Biomedical Chemists analyze pharmaceutical materials for quality, purity and
strength. They use approved methodology and observe safety practices. They
produce sample batches of a drug for trouble-shooting and help design the
scaling-up process that takes drug manufacture up to factory proportions.
Advanced positions require extensive record keeping and the supervision and
integration of a lab team.
Clinical Data Manager
The Clinical Data Manager uses complex computer systems within bioinformatics
environments would need to possess analytical skill to detect and resolve data
problems in clinical research studies. A good understanding of the data
generated in a clinical research study, methodologies for data storage,
reviewing data, database design and testing, and the ability to extract
information are all skills that a CDM must have.
The Microbiologist will support efforts to characterize pathogenic
bacteria. The Microbiologist will determine bacterial/spore resistance to
standard and novel antimicrobials and decontaminants various conditions. A
Bachelor of Science in Microbiology with experience in general microbiology is
The bioinformatics programmer is responsible for performing analyses on data
from genomic and other biological databases, clinical trials and other sources,
including listings, tabulations, graphical summaries and formal statistical
estimates and tests. Ability to assess quality of analysis data, perform cross
study analyses and be able to create and use/write SAS
macros to automate all of the above functions. Additionally, the person in this
role will design and create analysis databases. A thorough knowledge of study
design and protocol requirements is fundamental.
Medical Writer/Technical Writer
The duties of the medical writer comprise assisting departments in the
preparation and writing of documents required for regulatory submissions,
writing study protocol and other documents needed for clinical studies, and
clinical study reports in accordance with regulatory guidelines. Other
tasks include Drafting and coordinating the preparation of manuscripts for
publication. A Master’s or PhD Degree is usually required for this position.

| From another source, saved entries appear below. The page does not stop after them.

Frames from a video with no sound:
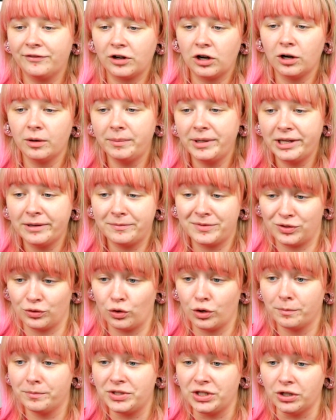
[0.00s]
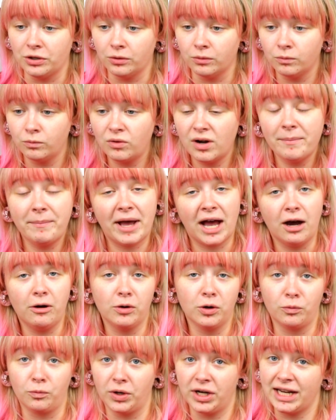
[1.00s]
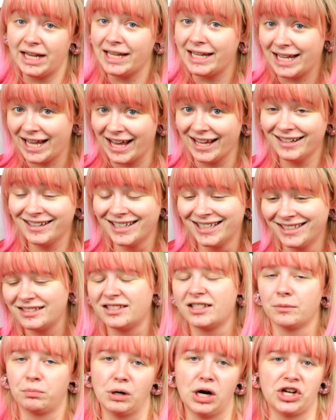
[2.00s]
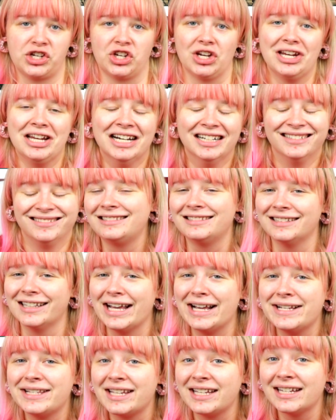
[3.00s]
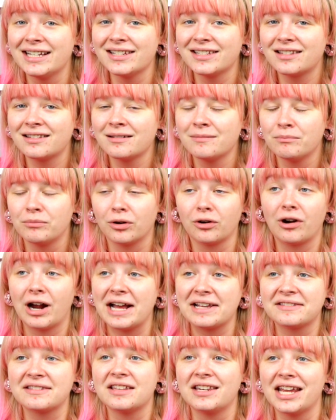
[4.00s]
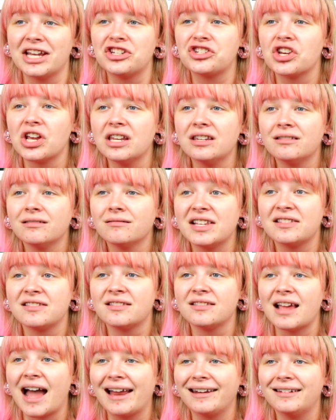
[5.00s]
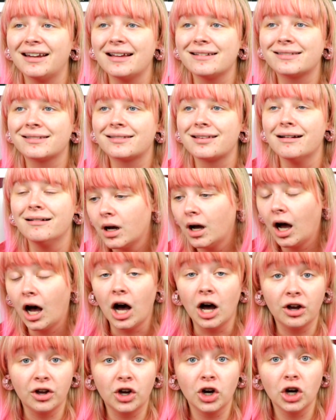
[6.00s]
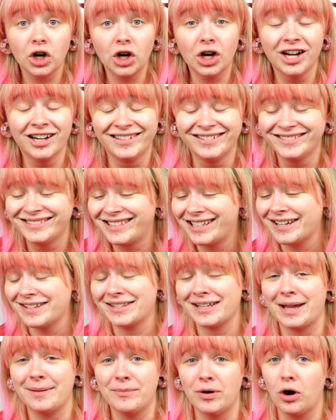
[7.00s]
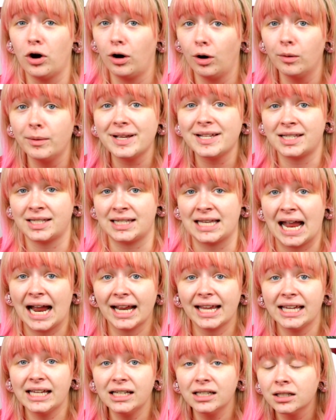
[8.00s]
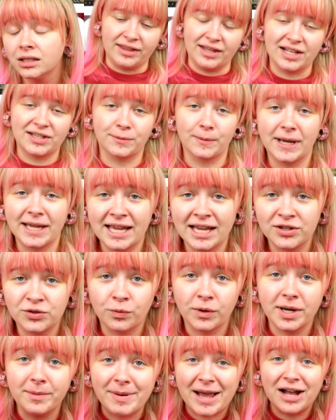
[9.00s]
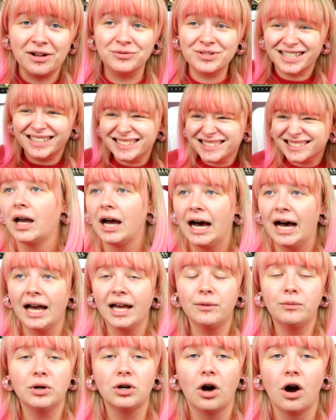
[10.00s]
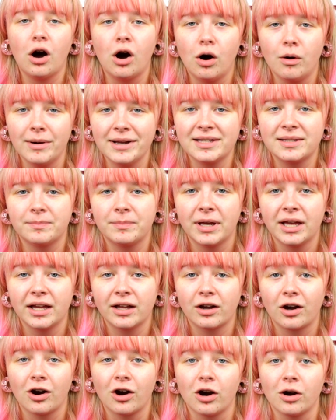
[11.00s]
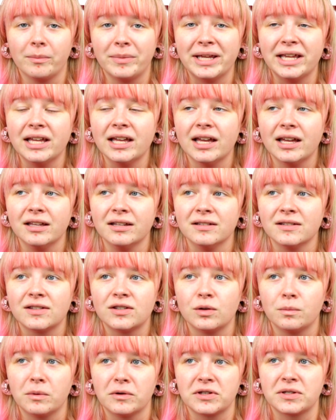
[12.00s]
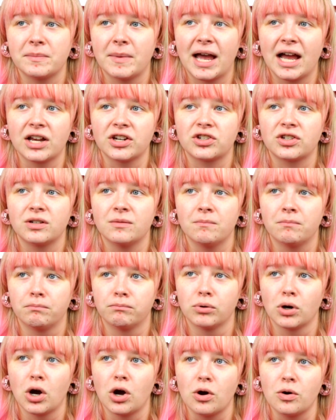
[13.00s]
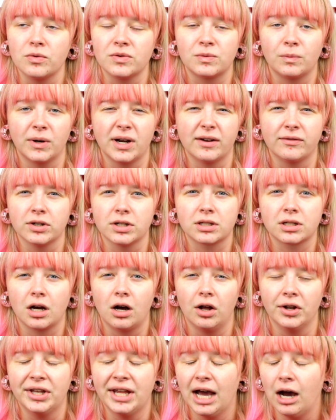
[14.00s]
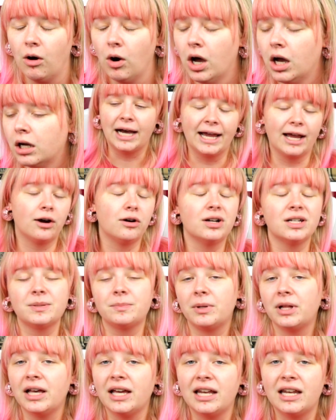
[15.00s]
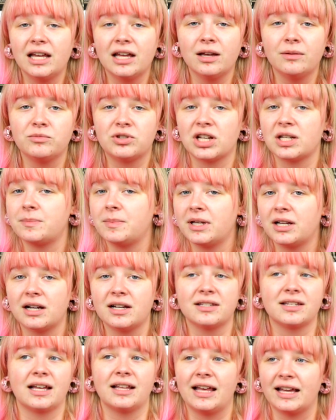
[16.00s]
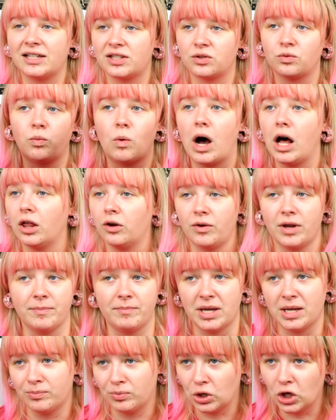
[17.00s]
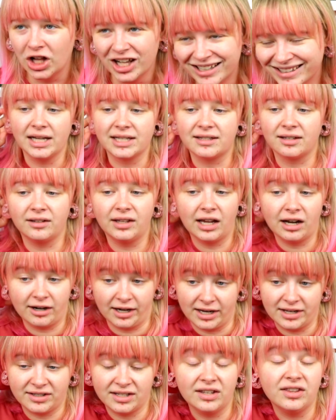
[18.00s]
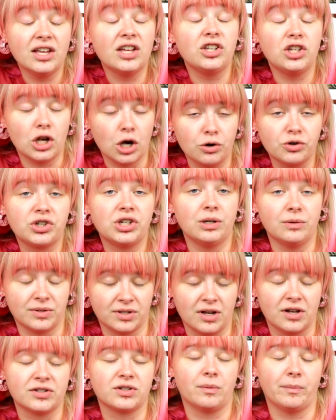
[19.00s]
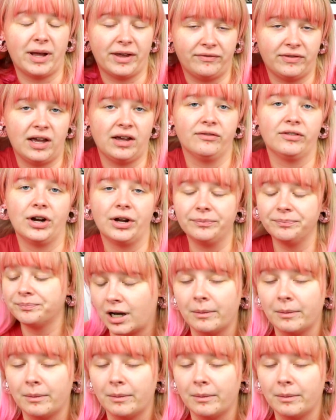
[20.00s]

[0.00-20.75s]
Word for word: Kirby absorbed you, what power would he get? Depression, laziness, procrastination, sadness, hunger, because I'm always snacking, and that's why I gained 20 pounds. I would always pick Kirby in Super Smash Bros, whatever it's called now. I always played him just because I like swallowing people. It's hilarious. And then Yoshi was also my favorite.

Research Associates and Research Scientists
An advanced degree required is needed. Research Associates participate in and
contribute to a scientific objective. He or She must be conversant with
laboratory equipment and software use as well as safety and protocols. Research
Associates also monitor and collect clinical trial data; coordinate designed
trials; and prepare written reports, protocols, and study tracking documents.
They are responsible for overall site management, including conducting
initiation, interim, and close-out visits. A high level of interaction is
required with physicians, pharmaceutical companies. Reviewing study
documentation and ensuring compliance with clinical objectives and procedures
is also a requirement for this role.